Solved: Analyzing mpd Ring Failures

Ansgar_Esztermann · ‎06-14-2010

Hello,

we're using IntelMPI in an SGE cluster (tight integration). For some nodes, the jobs consistently fail with message similar to these:

startmpich2.sh: check for mpd daemons (2 of 10)startmpich2.sh: got all 24 of 24 nodes
node26-05_46554 (handle_rhs_input 2425): connection with the right neighboring mpd daemon was lost; attempting to re-enter the mpd ring
...
node26-22_42619: connection error in connect_lhs call: Connection refused
node26-22_42619 (connect_lhs 777): failed to connect to the left neighboring daemon at node26-23 40826

Is there any promising way to debug this and find out where the actual problem is? There seems to be some communications problem, but I do not know where.

Thanks for any insight,

A.

reuti_at_intel · ‎06-16-2010

As time of writing the Howto the main console was always placed in /tmp (this was hardcoded at that time). Nowadays it can be directed to be anywhere by an environment variable or command line option to several of the mpd/mpi* commands.

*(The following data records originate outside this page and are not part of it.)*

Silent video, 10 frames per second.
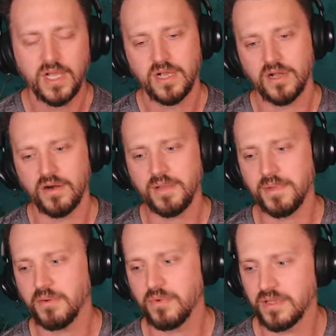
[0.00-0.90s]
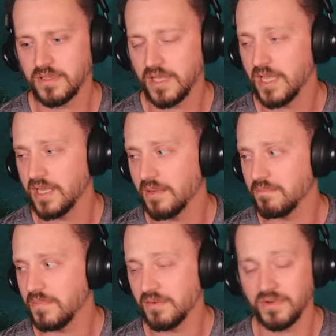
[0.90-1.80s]
all right, man. Well, hey, I'm
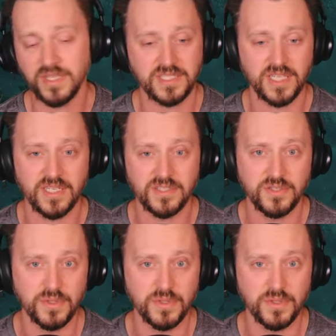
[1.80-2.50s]
really excited to do the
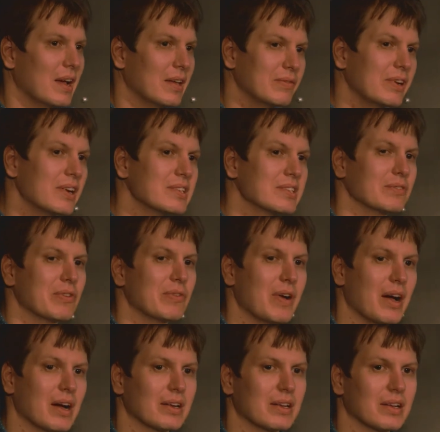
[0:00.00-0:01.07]
And the reason for
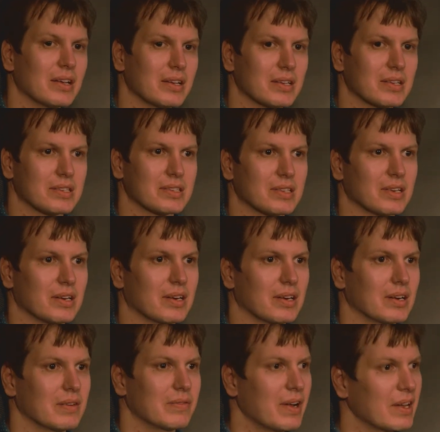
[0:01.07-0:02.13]
that is
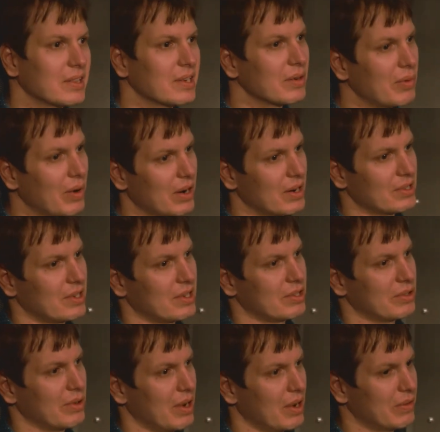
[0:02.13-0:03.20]
that requires us
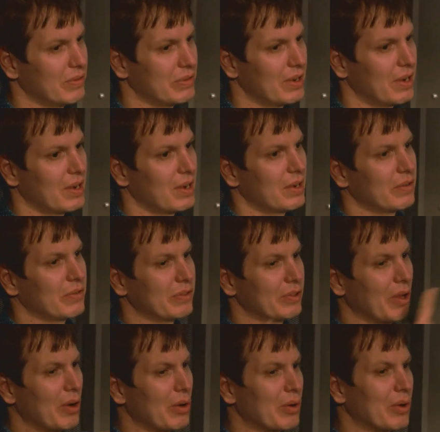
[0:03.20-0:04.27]
to have
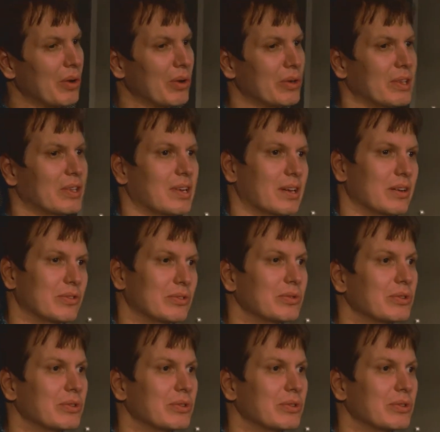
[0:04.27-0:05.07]
flow going kind of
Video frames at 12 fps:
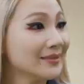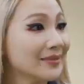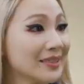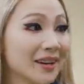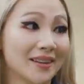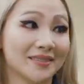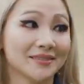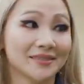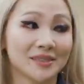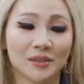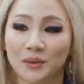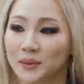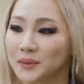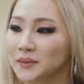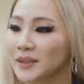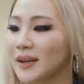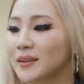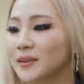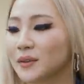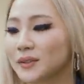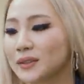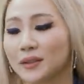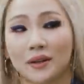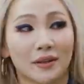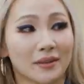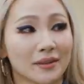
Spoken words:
Yeah, so yeah, I learned a lot of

I don't know whether anything is removing the socket on the master node of the parallel job which breaks the ring, but we could try to relocate the main console into the job specific directory:

export MPD_TMPDIR=$TMPDIR

which has to be added to: startmpich2.sh, stopmpich2.sh and your job script (just below where MPD_CON_EXT is set therein). Maybe it will help.

-- Reuti

View solution in original post

reuti_at_intel · ‎06-16-2010

Quoting Ansgar Esztermann

Hello,

we're using IntelMPI in an SGE cluster (tight integration). For some nodes, the jobs consistently fail with message similar to these:

startmpich2.sh: check for mpd daemons (2 of 10)startmpich2.sh: got all 24 of 24 nodes
node26-05_46554 (handle_rhs_input 2425): connection with the right neighboring mpd daemon was lost; attempting to re-enter the mpd ring
...
node26-22_42619: connection error in connect_lhs call: Connection refused
node26-22_42619 (connect_lhs 777): failed to connect to the left neighboring daemon at node26-23 40826

Is there any promising way to debug this and find out where the actual problem is? There seems to be some communications problem, but I do not know where.

Thanks for any insight,

A.

Hi,

is this happening immediately or only after some runtime of the job? You are using Ethernet?

-- Reuti

Dmitry_K_Intel2 · ‎06-16-2010

Hi Ansgar,

You are right - this issue looks like a communication problem. mpd running on node node26-05 lost connection with the ring.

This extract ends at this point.